▸ Required action
Give back all of the data exactly, with every picture omitted.

▸ Given data
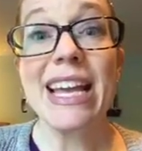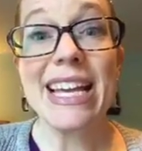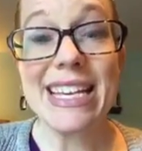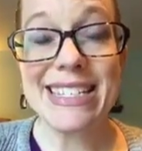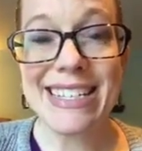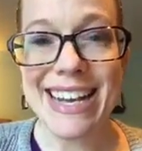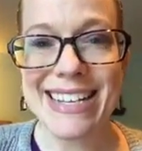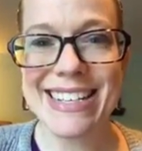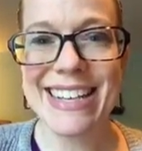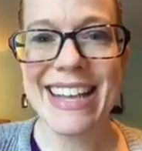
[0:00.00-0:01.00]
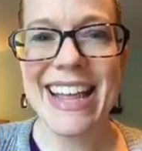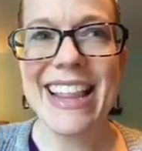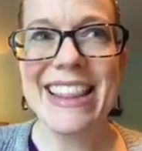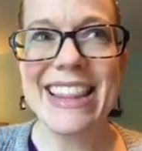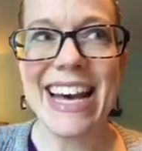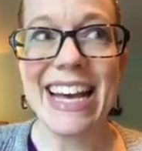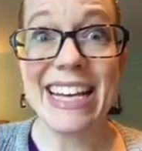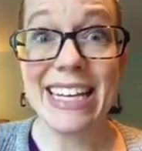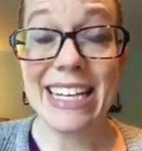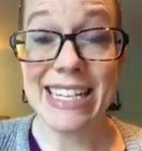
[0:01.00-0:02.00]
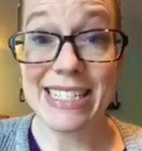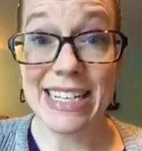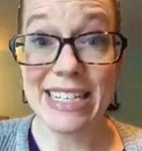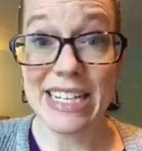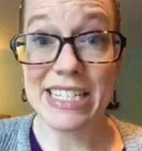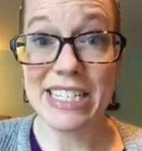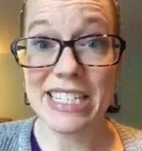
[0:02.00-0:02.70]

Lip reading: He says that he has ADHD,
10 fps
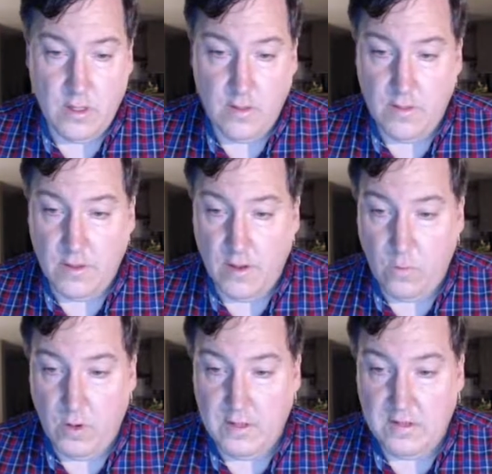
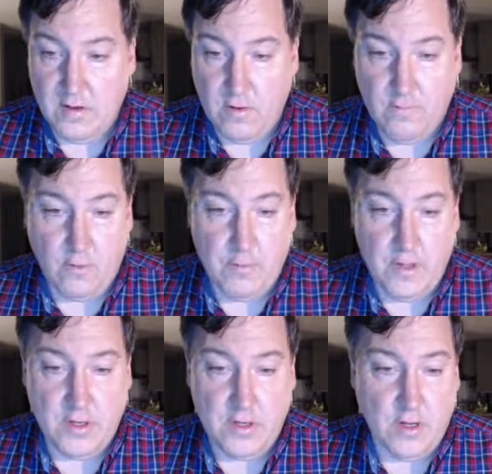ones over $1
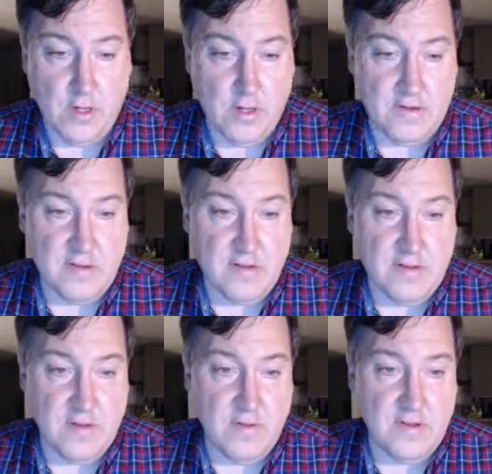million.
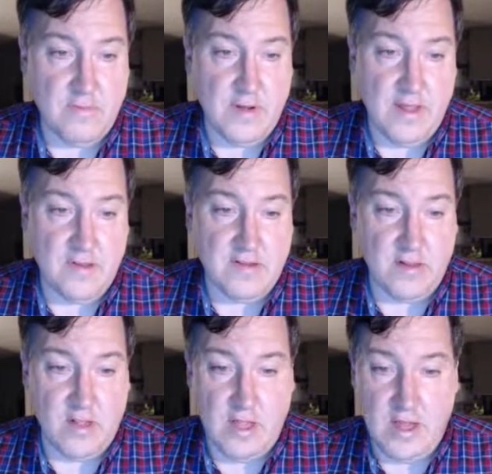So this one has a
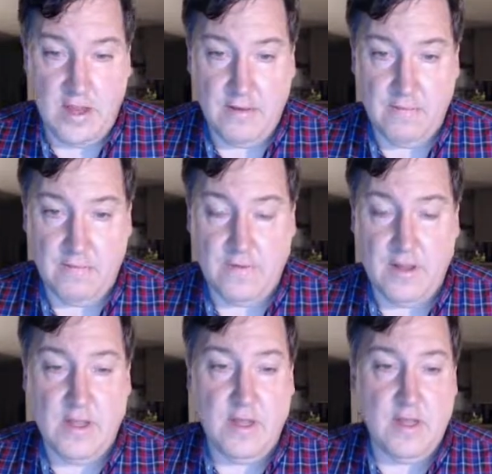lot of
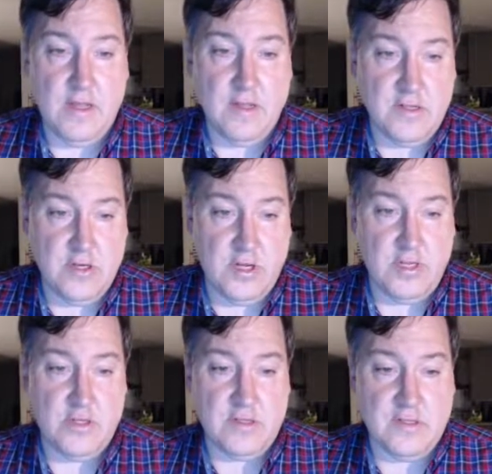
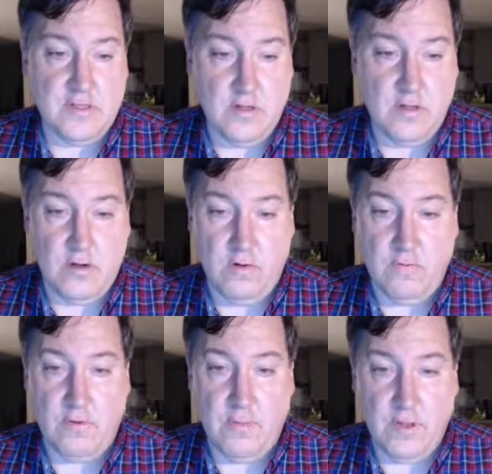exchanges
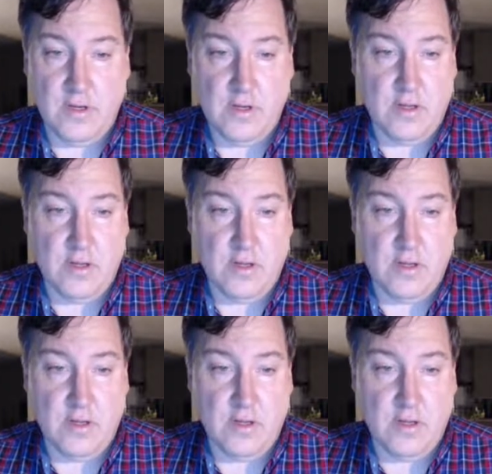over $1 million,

▸ Solution below
[0:00.00-0:01.00]
[0:01.00-0:02.00]
[0:02.00-0:02.70]

Lip reading: He says that he has ADHD,
10 fps
ones over $1
million.
So this one has a
lot of
exchanges
over $1 million,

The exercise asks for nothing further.